Gorgan believes in God but at that moment, he wasn’t convinced God was going to save his life. “In that situation, there really has to be something tangible that can help you, and I thought about the A-10,” Gorgan told TIME. “I would be really lucky to hear the noise from his cannon.”
At the highest level, the nth goal of airpower is to support ground forces because still, to win is to control the ground. Gorgan heard the desperate cry for support of any kind, but most desiring -- of airpower. It is not spoken over the radio but ask any soldier who have been in combat, attacks from the third dimension is the most terrifying or the most encouraging. US war doctrines have it that US ground forces will not be under enemy airpower and that has been so since the end of the Korean War. In Desert Storm, we secured Iraqi airspace before general Norman Schwarzkopf gave the order for allied ground forces to move.
...while the A-10 is well-designed to attack tanks, it is vulnerable in contested airspace like that over Ukraine, where Russian jets and anti-aircraft missiles remain active.
My comments are not about the A-10 but the A-10 is the ideal symbol for what we are discussing.
Criticisms on the A-10, especially its vulnerability in contested airspace as how Ukraine is, seems to reasonable but is ultimately misguided. The A-10 is one instrument among many in US war doctrines regarding the use of airpower, which is to deny the enemy airspace and to send a unique tool to attack enemy ground forces. That unique tool is the A-10. We have other platforms to render contested airspaces -- ours. The F-15 and F-16 are designed primarily for air-air. The A-10 is designed primarily for air-ground, specifically, air-ground that are close to ground troops or 'close air support' (CAS). We do not want the A-10 to worry about enemy air superiority fighters. We want our ground troops to fight in 3D as enemy ground troops fight in 2D. Which do
YOU think have greater odds of victory? Not theirs.
But why do we have such clear platform mission distinctions?
BECAUSE WE CAN AFFORD IT. Not only that, once we designed and built platforms to suit our doctrines, we trained our forces to exploit those advantages.
BECAUSE WE CAN AFFORD IT.
“The Ukrainians have surprised us, surprised everyone, with how innovative they can be,” says former U.S. ambassador to Ukraine, Bill Taylor, who has known Gorgan for more than 15 years.

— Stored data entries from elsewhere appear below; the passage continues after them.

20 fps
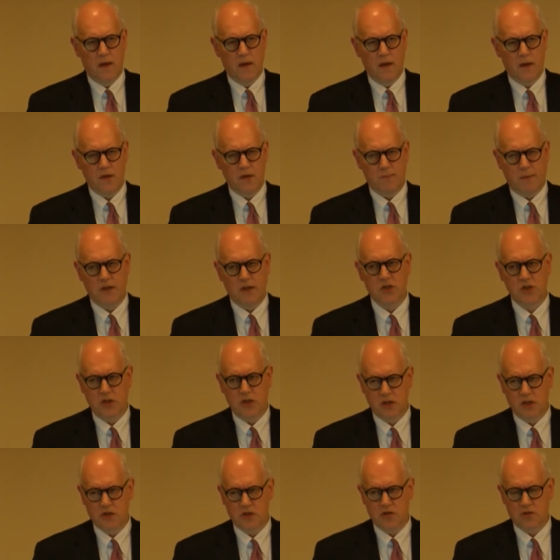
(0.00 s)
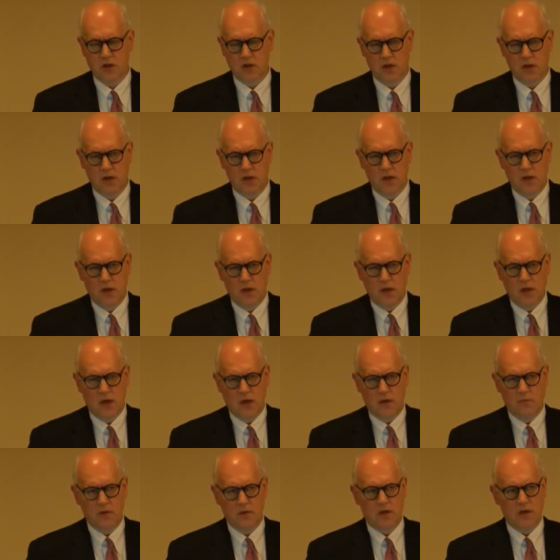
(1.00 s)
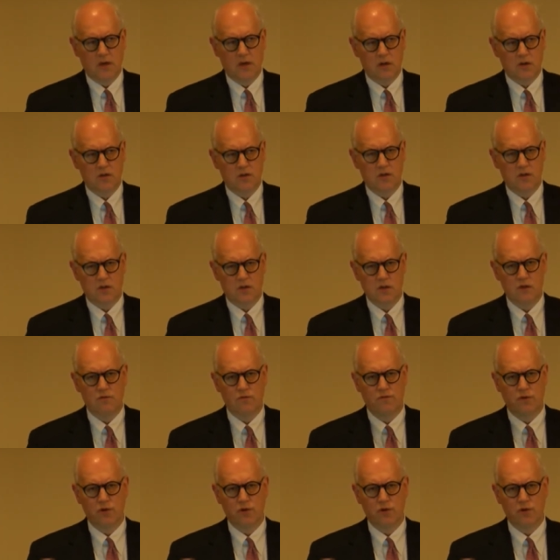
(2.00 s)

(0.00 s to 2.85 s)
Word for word: uh, special industry because it's so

The 'everyone' here includes the Russians. Make no mistake about that. But willpower and innovation can only go so far. No matter how much individual US airmen helped the Ukrainians, without the actual hardware, the Ukrainians will lose. Except they did not. Instead, absent US hardware, the Ukrainians managed to take advantage of Russian military shortcomings, incompetence, corruption, poor training, and even inept leadership to stall the Russian military. What does that say about the Russian military in general? Not good no matter what its war doctrines.
One of the instructors introduced himself and offered a tour, asking that his name not appear in print. Russian President
Vladimir Putin “only understands force,” he says. “So give us the instruments, and we will deal with him.”
The A-10 Thunderbolt would be a decisive instrument, he says. If the U.S. provides it to Ukraine, “you will see the difference in the number of targets we’d be able to hit. You’d see that in the weakening of their offensive positions. And you’d see that in the confidence of our infantry in moving from defense to offense.”
The confidence, or possibly overconfidence, is amazing. Nevertheless, we are not looking at one person's perspective but that of many US airmen, specifically A-10 pilots, active duty and retired, who are covertly training the Ukrainian pilots, and many of them came from Desert Storm. Despite the fact that the A-10 was designed primarily for air-ground, the confidence here is that the Ukrainian airspace is sufficiently contested that the A-10, under Ukrainian command, can change the course of the war. What does that say about the Russian Air Force? Not good.
“They are more valuable than generals,” Gorgan says. Even before the Russian invasion, the identities of active fighter pilots were a closely guarded secret in Ukraine, and all of them lived with the risk of assassination.
Back in Desert Storm, general Norman Schwarzkopf gave his air component commander general Charles Horner practically
carte blanche permission to do whatever necessary to ensure allied ground troops will not face the Iraqi Air Force. Horner delivered in ways that will reflect in military academies all over the world and for decades to come. The VKS failed miserably over Ukraine.
When U.S. Secretary of the Air Force Frank Kendall was asked in late July if the U.S. would consider giving Ukraine A-10s, he didn’t rule it out in the long term. “Older U.S. systems are a possibility,” Kendall said, speaking at the Aspen Security Forum.
You can use the forum's search feature and read my comment about the Russian use of the VKS as little more than 'airborne artillery' (keywords). The A-10 was designed as such. The jet is not technically sophisticated like the F-15 and F-16, and leave alone the F-22 and F-35. When I was active duty, I sat in the cockpit of an A-10 from Spangdahlem and I jokingly said I could have fly the A-10 after my time in the Cessna 152. The A-10 was designed as an 'airborne artillery' platform. But in Ukraine, the VKS is flying all of its fighters as 'airborne artillery'. So either the VKS have limited war doctrines regarding airpower or it is logistically so poor that it cannot afford to drop bombs past the ground troops front lines. Either way, this enabled the Ukrainians to stall the Russian Army advances.
“As for the American pilots and instructors, they were extremely cautious in the ways they helped us, because they are prohibited from having any direct contact with foreign military personnel,” Gorgan said. “They made clear that they could not and would not pass along any classified information.”
If US/NATO air forces are in this war, the Russian Army would be decimated.
I have no problems speaking objectively that by all paper measures, the VKS should have taken all of Ukrainian sky by the second week. But after two months, in my opinion, the VKS is a shiddy air force.